Roger Allsopp set off from Shakespeare Beach in Dover, Kent, this morning and aims to reach Cap Gris Nez in northern France within 16 hours after several days of postponements due to the weather.

Aged 70 years and four months, he hopes to beat the current record holder, George Brunstad, the uncle of Hollywood star Matt Damon.

Retired American Airlines captain Mr Brunstad, from Connecticut, swam the Channel aged 70 years and four days in 15 hours and 59 minutes on August 29 2004.

Before he made final preparations in Dover, Mr Allsopp, from Guernsey, said: "I'm having mixed feelings because I have been hanging around for so long, but I'm very keen to get going."

Mr Allsopp will be backed by a support crew as he makes the punishing 21 nautical mile crossing to Cap Gris Nez, the closest point of France to the UK.

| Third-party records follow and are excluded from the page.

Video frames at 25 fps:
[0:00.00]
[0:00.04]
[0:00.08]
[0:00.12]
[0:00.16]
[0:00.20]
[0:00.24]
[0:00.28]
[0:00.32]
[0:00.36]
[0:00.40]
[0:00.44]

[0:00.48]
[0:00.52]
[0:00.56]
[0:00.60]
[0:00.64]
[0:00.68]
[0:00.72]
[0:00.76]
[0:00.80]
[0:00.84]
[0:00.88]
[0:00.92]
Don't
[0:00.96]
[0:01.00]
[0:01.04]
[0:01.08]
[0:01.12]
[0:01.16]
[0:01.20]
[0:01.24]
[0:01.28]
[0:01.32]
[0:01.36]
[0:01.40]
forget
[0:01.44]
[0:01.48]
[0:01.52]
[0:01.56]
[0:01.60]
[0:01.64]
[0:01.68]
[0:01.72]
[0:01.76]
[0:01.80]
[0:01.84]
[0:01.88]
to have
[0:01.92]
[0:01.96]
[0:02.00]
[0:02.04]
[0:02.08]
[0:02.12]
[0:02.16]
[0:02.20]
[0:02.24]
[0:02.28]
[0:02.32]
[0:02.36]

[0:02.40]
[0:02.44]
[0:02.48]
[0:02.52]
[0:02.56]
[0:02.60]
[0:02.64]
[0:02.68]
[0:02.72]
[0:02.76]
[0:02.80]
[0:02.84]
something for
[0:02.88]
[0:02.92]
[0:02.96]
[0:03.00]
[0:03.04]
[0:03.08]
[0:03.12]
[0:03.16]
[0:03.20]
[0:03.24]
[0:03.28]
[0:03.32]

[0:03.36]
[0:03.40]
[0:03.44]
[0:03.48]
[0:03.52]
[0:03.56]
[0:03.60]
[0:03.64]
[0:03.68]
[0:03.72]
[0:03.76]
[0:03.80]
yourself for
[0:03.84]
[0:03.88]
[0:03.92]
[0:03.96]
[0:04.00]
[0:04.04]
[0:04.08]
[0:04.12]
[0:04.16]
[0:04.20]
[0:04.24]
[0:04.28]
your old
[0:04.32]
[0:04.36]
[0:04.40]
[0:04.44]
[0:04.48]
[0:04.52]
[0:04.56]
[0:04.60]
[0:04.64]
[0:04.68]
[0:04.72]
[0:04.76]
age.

He has been gearing up for the challenge after being inspired by an inscription at a pub in Dover marking Mr Brunstad's cross-Channel achievement.

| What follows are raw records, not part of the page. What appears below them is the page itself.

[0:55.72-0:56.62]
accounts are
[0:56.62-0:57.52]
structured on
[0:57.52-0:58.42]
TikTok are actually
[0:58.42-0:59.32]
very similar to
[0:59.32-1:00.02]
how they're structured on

His attempt comes 136 years after British merchant navy captain Matthew Webb became the first person to swim the Channel, doing the breaststroke from Dover to Cap Gris Nez in 21 hours, 45 minutes.

Mr Allsopp is motivated by a personal crusade to raise £750,000 for world-class medical equipment to help advance cancer research at the University of Southampton.

The money would pay for new equipment to analyse the blood of cancer patients and non-cancer patients to develop a test that would give a pre-warning of cancer.

He has received a personal pledge of £250,000 from Derek Coates, the chairman of nutritional and well-being supplement company Healthspan.

Grandfather-of-three Mr Allsopp, the BBC's Guernsey Sports Personality of the Year winner in 2006, said: "I've never been one to sit on my laurels.

"Retirement has been wonderful but I know how important it is to keep active in mind and body to live a healthy retirement and so I set myself physical challenges to ensure that I keep as fit and healthy as I can."

Mr Allsopp has a record of physical challenges having run the London Marathon aged 60 and completed his first Channel swim at the age of 65 in 2006, at the time becoming the oldest Briton to do so.

Craig Glenday, editor-in-chief of Guinness World Records, said: "To swim the English Channel is one thing, but to do this at the mature age of 70 years is astounding.

"We hope to verify this as a Guinness World Records achievement as soon as Roger completes the feat."